Do you have a union or faculty association that you can engage? Might be worth a conversation to talk about options as well.
posted by bonehead at 8:25 PM on April 25, 2018


Wait, because they lost some paperwork and you didn't follow up with them for a year, you want an endowment? Did I read this right??
posted by clseace at 8:44 PM on April 25, 2018


Response by poster: Oh, I followed up consistently and was told that everything was in process. I found out this week that this was essentially a lie.

Like I said, incredibly opaque.
posted by mr_roboto at 8:46 PM on April 25, 2018


Response by poster: And I don't necessarily *want* an endowment. It's just a starting point for negotiation before I sue for breech of contract. My contract states that associate professors' request for promotion will be considered in a timely fashion.
posted by mr_roboto at 8:55 PM on April 25, 2018


For security's sake, I would ping a mod and see if you can get this anonymized - based on your profile information and what you've said in the question, there are only two schools it could be, and one it's far more likely to be, and I'm not even in academia.

I wish you good luck in getting this resolved. This sounds incredibly frustrating, to say the least.
posted by Pandora Kouti at 9:01 PM on April 25, 2018 [6 favorites]


I'm not a lawyer but I would think that if you sued for breech of contract, you'd be awarded the terms of the contract (your letters would go out and you would get the salary of full professor for the lost year.) I don't see how any judge would award you an endowed chair or other damages for a 2 semester delay in promotion. It's understandable that you're angry but this isn't as if you were denied tenure because no one sent out letters and you wound up homeless.
posted by flourpot at 9:22 PM on April 25, 2018


If you don't have a faculty union, I would talk to an employment lawyer to get a sense of how strong your case is really is. You don't want to go in making strong demands with assumption that if it isn't met, you will sue and then, after the fact, find out that your case would be dismissed out of hand by the court. I'm not an academic, but my concern is that if you piss people off at this stage, you run the risk that they will find a way to make sure that you don't ever actually get the promotion so before you throw your weight around, you want to understand how strong that weight really is.
posted by metahawk at 9:23 PM on April 25, 2018 [9 favorites]


A thought: when strategizing, if you haven't already, consider that it may have been purposeful.
posted by Verba Volant at 9:47 PM on April 25, 2018 [5 favorites]


Have you looked around for other offers? That is a common process during the step up to full. I would probably remain quiet now, let the case go through, look for other offers next year and then negotiate once you hear back with an offer in hand so that you can leave instead if they don't meet your terms.

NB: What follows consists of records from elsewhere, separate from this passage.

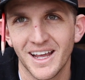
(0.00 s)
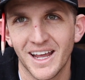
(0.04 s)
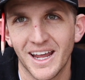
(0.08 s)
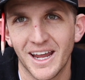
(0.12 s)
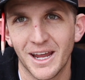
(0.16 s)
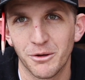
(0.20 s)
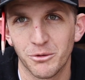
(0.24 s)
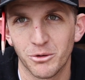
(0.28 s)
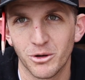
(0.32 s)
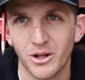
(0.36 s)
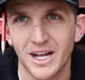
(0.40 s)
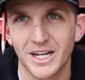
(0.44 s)

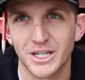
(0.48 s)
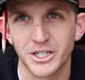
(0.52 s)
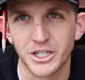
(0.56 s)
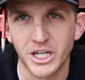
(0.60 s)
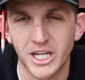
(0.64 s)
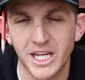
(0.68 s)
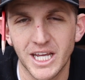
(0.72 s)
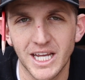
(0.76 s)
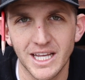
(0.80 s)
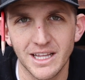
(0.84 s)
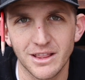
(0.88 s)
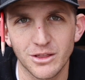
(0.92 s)
it will actually
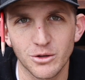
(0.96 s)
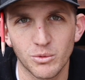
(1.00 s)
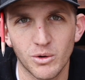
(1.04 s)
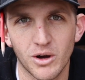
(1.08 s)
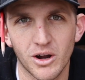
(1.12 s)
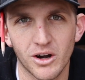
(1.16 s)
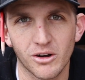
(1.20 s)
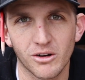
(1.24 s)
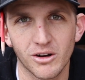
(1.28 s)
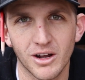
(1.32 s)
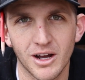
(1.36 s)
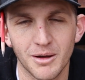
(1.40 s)
heat the
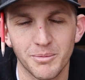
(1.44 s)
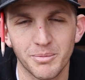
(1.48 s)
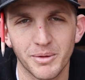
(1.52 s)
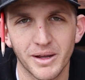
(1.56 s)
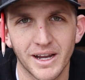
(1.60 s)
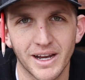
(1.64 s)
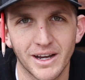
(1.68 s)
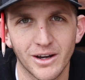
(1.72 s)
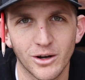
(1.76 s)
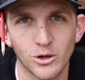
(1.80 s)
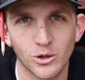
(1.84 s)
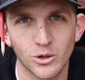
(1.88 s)
water up
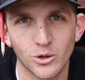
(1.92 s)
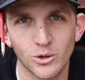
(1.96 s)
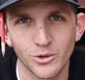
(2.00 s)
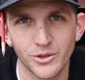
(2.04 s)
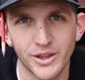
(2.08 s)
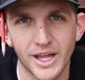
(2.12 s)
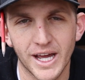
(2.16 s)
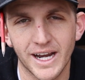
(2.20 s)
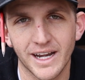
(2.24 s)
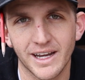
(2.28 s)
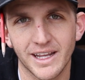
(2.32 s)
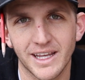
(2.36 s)
and
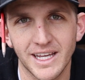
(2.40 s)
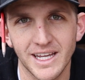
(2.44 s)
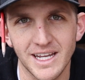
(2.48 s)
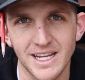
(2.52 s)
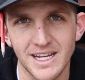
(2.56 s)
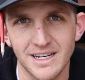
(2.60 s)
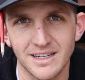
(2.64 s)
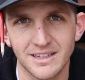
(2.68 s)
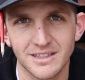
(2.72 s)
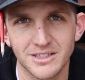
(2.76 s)
hold that heat.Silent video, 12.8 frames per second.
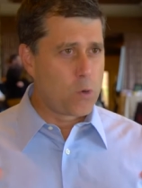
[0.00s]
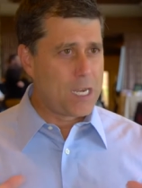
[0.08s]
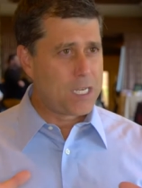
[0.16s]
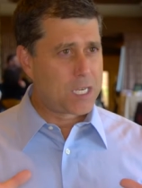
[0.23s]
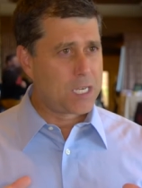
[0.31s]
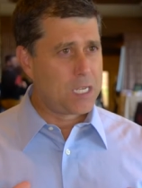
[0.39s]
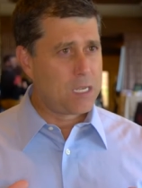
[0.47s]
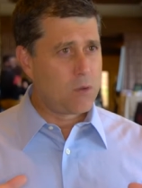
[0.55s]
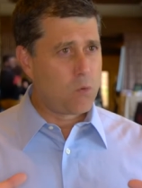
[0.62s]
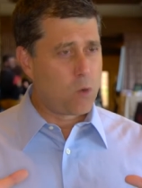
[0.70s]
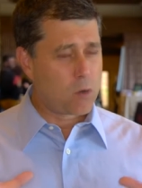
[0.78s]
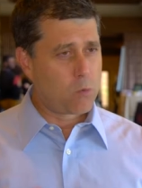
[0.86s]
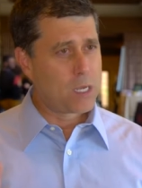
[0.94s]
we see
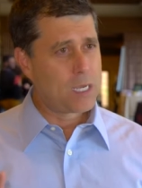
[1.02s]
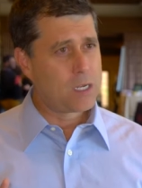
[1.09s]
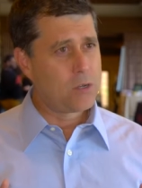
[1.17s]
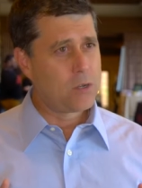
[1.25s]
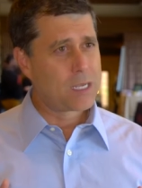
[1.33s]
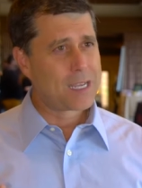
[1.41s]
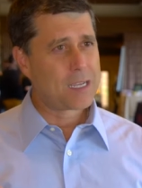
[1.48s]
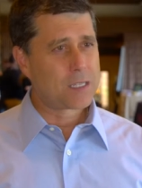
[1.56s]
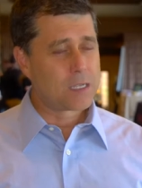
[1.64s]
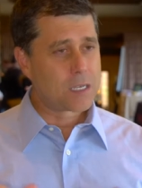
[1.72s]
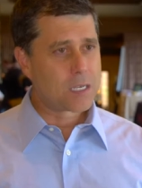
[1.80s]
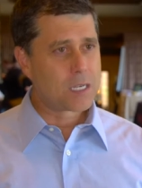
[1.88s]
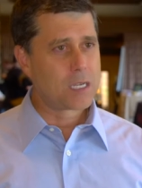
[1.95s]
what we are doing as the
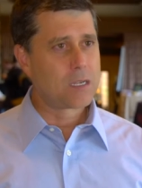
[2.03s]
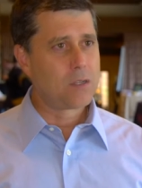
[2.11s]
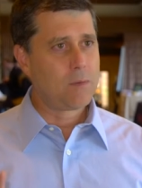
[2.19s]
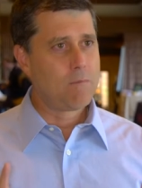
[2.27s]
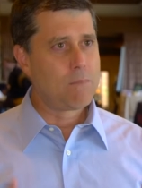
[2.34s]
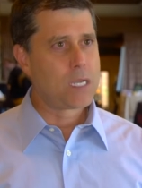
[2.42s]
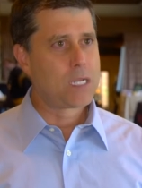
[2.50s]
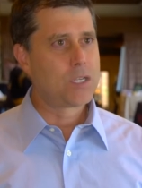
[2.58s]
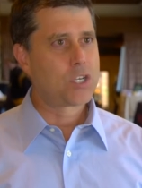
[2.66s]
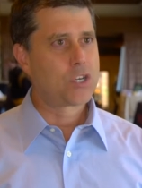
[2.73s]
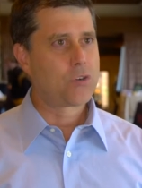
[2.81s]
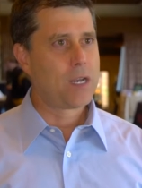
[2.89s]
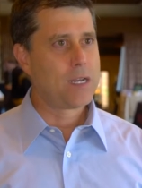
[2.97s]
single
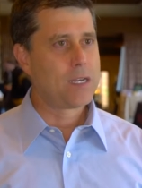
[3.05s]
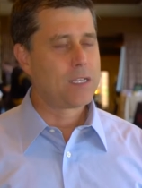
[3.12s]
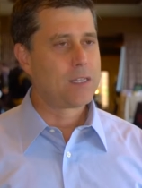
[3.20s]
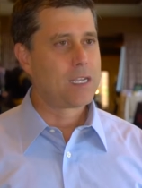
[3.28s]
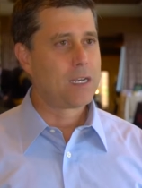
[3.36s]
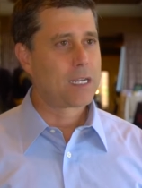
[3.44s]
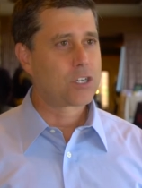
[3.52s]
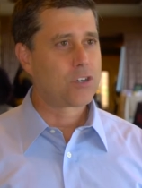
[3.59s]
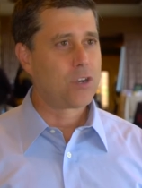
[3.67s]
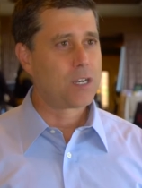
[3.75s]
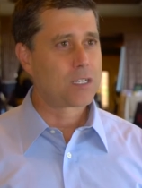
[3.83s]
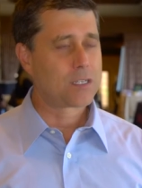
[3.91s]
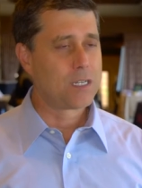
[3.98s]
biggest trend in the
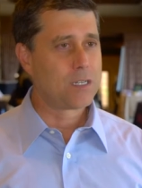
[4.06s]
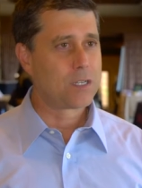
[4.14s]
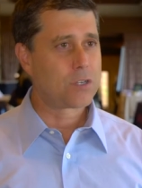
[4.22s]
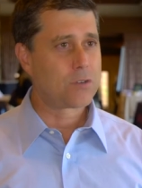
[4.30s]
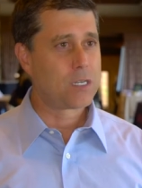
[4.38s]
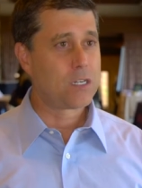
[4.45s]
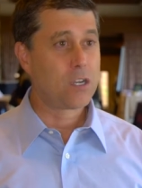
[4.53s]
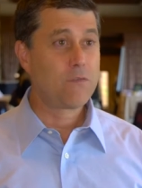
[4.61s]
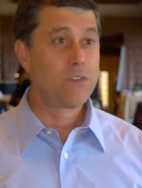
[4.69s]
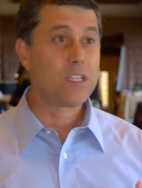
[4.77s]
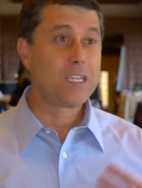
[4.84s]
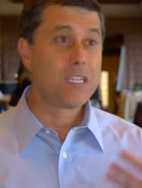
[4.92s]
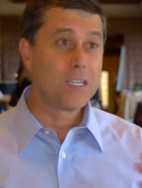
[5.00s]
electronics industry, not for
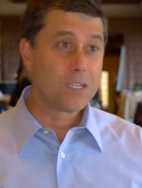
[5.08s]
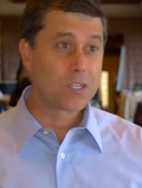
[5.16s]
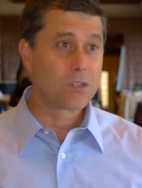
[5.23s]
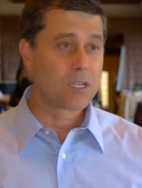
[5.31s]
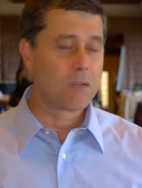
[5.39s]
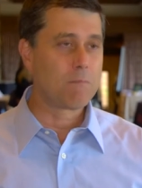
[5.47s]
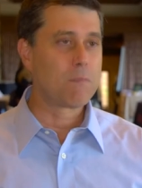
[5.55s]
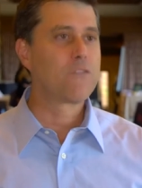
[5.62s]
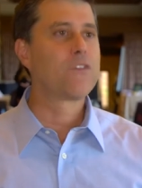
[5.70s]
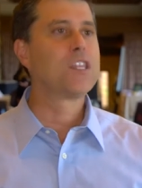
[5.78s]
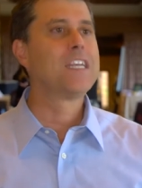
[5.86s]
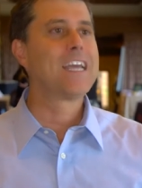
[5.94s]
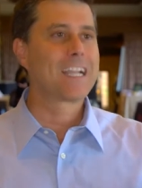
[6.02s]
the years to come, but for
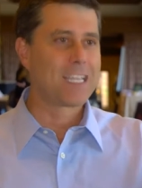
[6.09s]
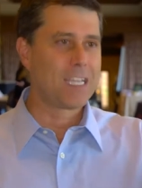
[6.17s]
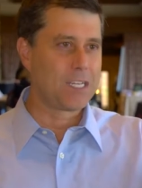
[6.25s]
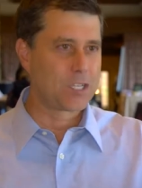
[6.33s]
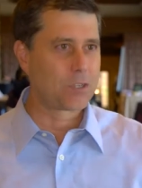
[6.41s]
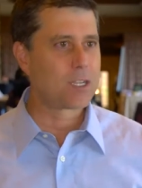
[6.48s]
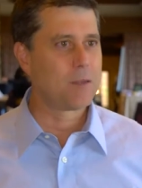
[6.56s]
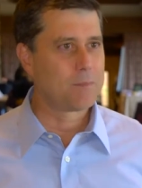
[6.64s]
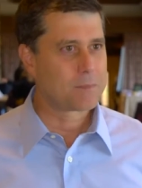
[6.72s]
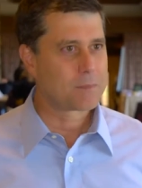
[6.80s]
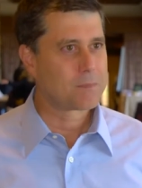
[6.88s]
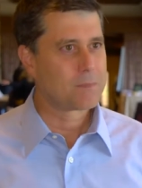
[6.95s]
the decades to come.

They don't have to give you full, and you don't have a lot of leverage in this situation now.

Also recommend anonymizing your question.
posted by sockermom at 9:57 PM on April 25, 2018 [2 favorites]


Oof. Is there anyway you can let this ride until next year? It’s not up or out, and you may risk real political and social repercussions if you sue.
posted by bluedaisy at 11:08 PM on April 25, 2018


Whoah.

I hope you're venting here, and talking to your colleagues with a less aggressive / entitled tone. (If you go full-attack-mode every time something doesn't work out well ... I wouldn't be so eager to promote you either.)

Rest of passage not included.